International experts in the sector, at the instance of the ministry, converged in Abuja to exchange lessons on restoring mangroves in Ogoniland and to also deliberate on ways to improve the livelihoods of communities in the region.
A statement by the Director of Press, Ministry of Environment, Saghir el Mohammed said the experts shared global experiences and how it can be applied in Ogoniland.
The statement said the Minister of Environment, Mohammad Abubakar who declared the session open charged the experts to also develop more strategies to conserve the mangrove.
‘Mangroves are not just ecologically significant but are critical to the livelihood and food security of communities in Ogoniland’ he said.

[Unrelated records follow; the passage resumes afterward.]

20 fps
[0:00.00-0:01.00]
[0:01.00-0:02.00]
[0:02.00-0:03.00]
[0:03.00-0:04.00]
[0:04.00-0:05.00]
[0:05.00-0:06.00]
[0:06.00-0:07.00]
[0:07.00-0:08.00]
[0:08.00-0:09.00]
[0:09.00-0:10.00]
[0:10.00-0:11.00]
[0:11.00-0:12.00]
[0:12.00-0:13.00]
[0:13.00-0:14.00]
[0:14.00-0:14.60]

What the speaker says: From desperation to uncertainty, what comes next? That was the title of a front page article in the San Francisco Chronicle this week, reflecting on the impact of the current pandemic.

‘Today’s meeting is a turning point for the mangrove ecosystem in Ogoniland. Using the knowledge and experience of the experts, we will be able to restore the mangroves and improve the lives of the Ogoni communities who are affected every day by the devastating pollution’.

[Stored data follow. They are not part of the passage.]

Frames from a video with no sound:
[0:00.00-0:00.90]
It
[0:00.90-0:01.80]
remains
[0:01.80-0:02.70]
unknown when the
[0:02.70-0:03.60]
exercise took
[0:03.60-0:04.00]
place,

‘Hopefully, the meeting will bring new momentum to the restoration efforts for mangrove ecosystems, paving the way for healthy ecosystems and successful environmental remediation of areas affected by the pollution,’.
Initiated by the Ministry of Environment, the meeting championed the creation of conditions and methods for successful replantation and recovery of mangrove habitats.

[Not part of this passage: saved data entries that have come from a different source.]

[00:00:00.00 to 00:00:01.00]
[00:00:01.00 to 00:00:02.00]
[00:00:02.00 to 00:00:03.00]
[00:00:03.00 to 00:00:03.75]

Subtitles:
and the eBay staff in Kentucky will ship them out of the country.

‘In addition, examples of successful mangrove restoration already taking place in Nigeria was provided, he said”.
The meeting supported by the United Nations Environment Programme (UNEP), had in attendance experts from more than 20 different institutions.’
Recall that in 2011, the United Nations Environment Programme found extensive damage to the mangroves in Ogoniland when it undertook its environmental assessment ahead of Ogoni remediation.
The report had found that the impact of oil on mangrove vegetation in Ogoniland devastated the vegetation and mangrove ecosystem in the area.
The impacts of the pollution ranged from extreme stress to destruction. In the most impacted areas, only the roots of the mangroves remained, with no stems or leaves.
In many of these areas, the roots were completely coated in oil, sometimes with a 1 cm or more thick layer of bituminous substance.
Experts revealed that such pollution had accumulated over a very long period.